While holding down this full time job with NWHHS, studying full time for her Bachelor of Nursing Sciences, Lila also manages her family of husband, one teenager, and three adult children and two grandchildren.
Born and raised in Cloncurry, Lila belongs to the Waanyi/Gangalidda people of Burketown, and to the Erub, Darnley Island people of the Torres Strait, so she is both Aboriginal and Torres Strait Islander.
She has lived and worked in Mount Isa for 29 years, most of her adult life, and started with legal services, health and community and private business.
Lila’s previous position was Senior Economic Development Officer for the Department of State Development.
With a background in vocational training and mentoring, diplomas in mental health, business management and experience as an assessor in workplace training, her current position uses all the skills gained over the years.

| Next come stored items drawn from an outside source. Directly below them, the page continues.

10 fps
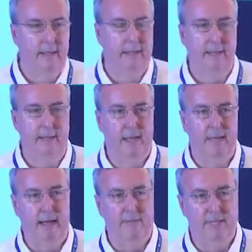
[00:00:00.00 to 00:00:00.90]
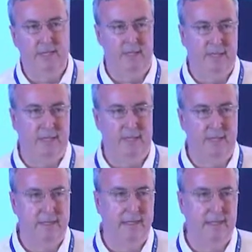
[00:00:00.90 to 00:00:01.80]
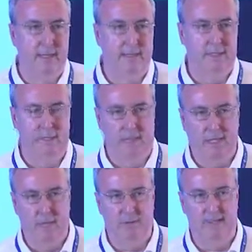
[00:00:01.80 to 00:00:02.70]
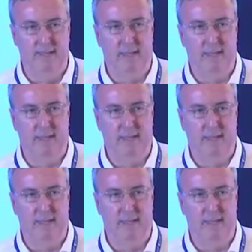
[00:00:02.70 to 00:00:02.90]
in other services that, as Professor Lawrence said,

Starting with the Indigenous Health Workers, she is employing skills gap mapping, looking at their training needs, helping them to upskill, and helping them to transition into other fields if desired.
Lila’s whole career has been one of continuous change and improvement, so she is the ideal mentor. She has been on a long road with her nursing training, but she has her eye on the prize – graduation after her third year next year.
Her mother was an assistant in nursing in Cloncurry in the 1960s and was a strong advocate for Aboriginal health, and her father encouraged her to pick up her training again, two days before he passed in 2003 and her mother reiterated that one week before passing in 2011.